Manuela Vilar

Personal information
- Full name: Manuela Vilar del Valle Dupuy
- Born: 25 March 1994 (age 32) Uruguay
- Height: 164 cm (5 ft 5 in)

Sport
- Sport: Field hockey
- Position: Midfield
- Club: HC MOP

National team
- Years: Team / Caps / Goals
- 2012: Uruguay U–21 / 6 / (5)
- 2012–: Uruguay / 101 / (50)

Medal record
Women's field hockey
Representing Uruguay
Pan American Cup
| Bronze medal – third place | 2025 Montevideo |  |
South American Games
| Bronze medal – third place | 2014 Santiago | Team |
| Bronze medal – third place | 2022 Asunción | Team |
| Bronze medal – third place | 2026 Santa Fe | Team |
South American Championship
| Bronze medal – third place | 2013 Santiago |  |

= Manuela Vilar del Valle =

Uruguayan field and indoor hockey player

Manuela Vilar del Valle Dupuy (born 25 March 1994) is a Uruguayan field hockey player.

==Career==
===Club level===
At club level, Manuela Vilar plays for Dutch club HC MOP.

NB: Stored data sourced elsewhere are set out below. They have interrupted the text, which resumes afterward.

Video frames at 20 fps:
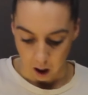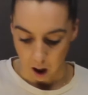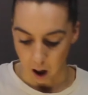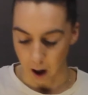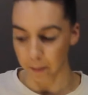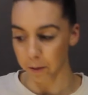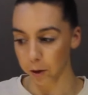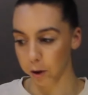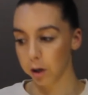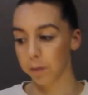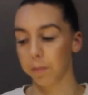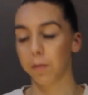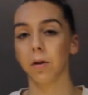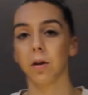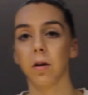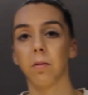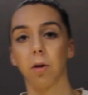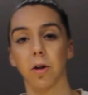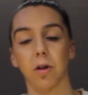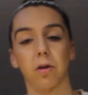I'm not going to put
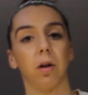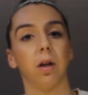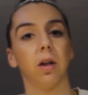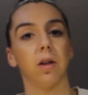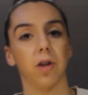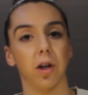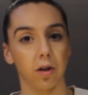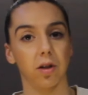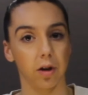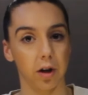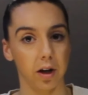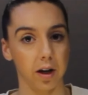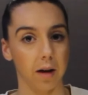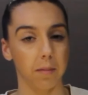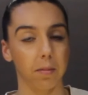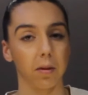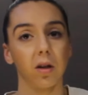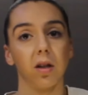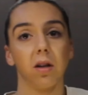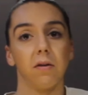the mozzarella cheese on it yet
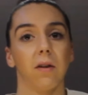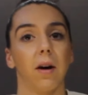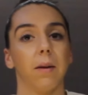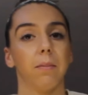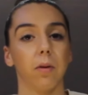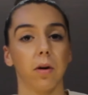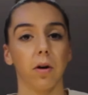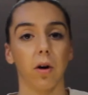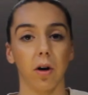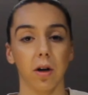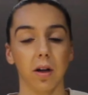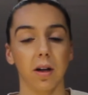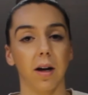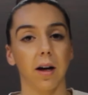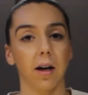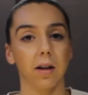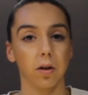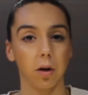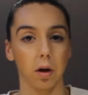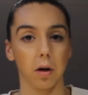because if I put it on yet,
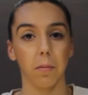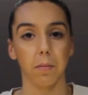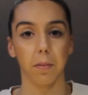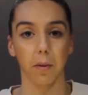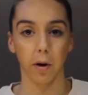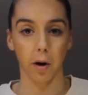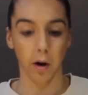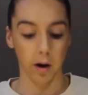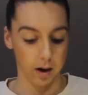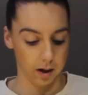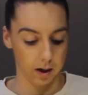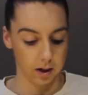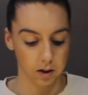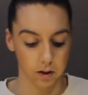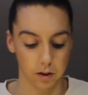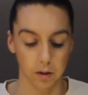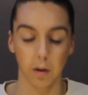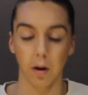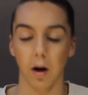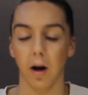it's going to burn, and
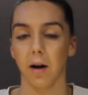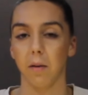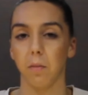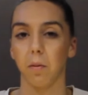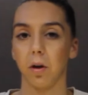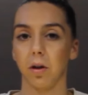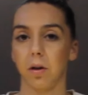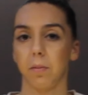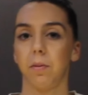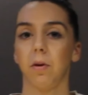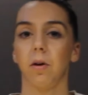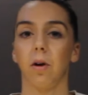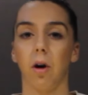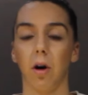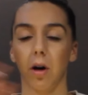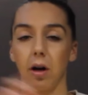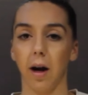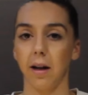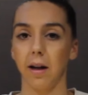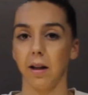so I want to put it
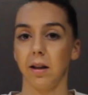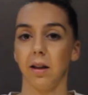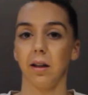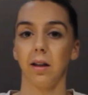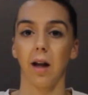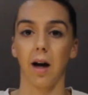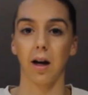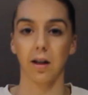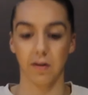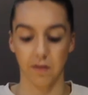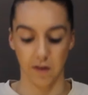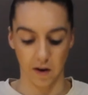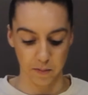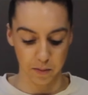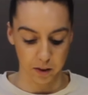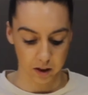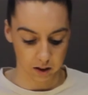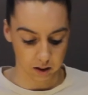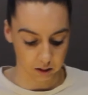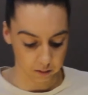on in the last 5
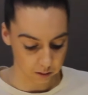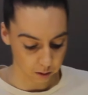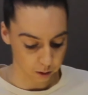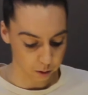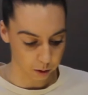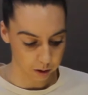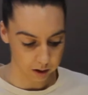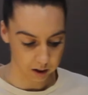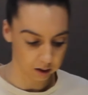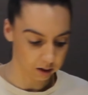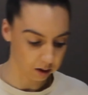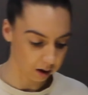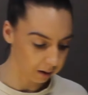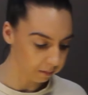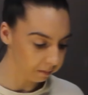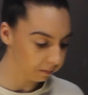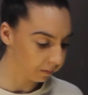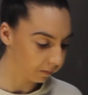minutes of the cooking time.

In the eventually cancelled 2019–20 season, Vilar played for Oranje-Rood in the Hoofdklasse, the Netherlands' top national league. She also previously played for River Plate in Argentina.

===National level===
====Under–21====
Vilar made her debut for the Uruguayan U–21 team in 2012 at the Pan American Junior Championship in Guadalajara.

====Senior team====
As well as making her junior debut in 2012, Vilar also debuted for Las Cimarronas late that year during the inaugural season of the FIH World League.

She was a member of the team at the 2017 Pan American Cup in Lancaster.

In 2019, she appeared at the FIH Series Finals in Hiroshima, and the Pan American Games in Lima.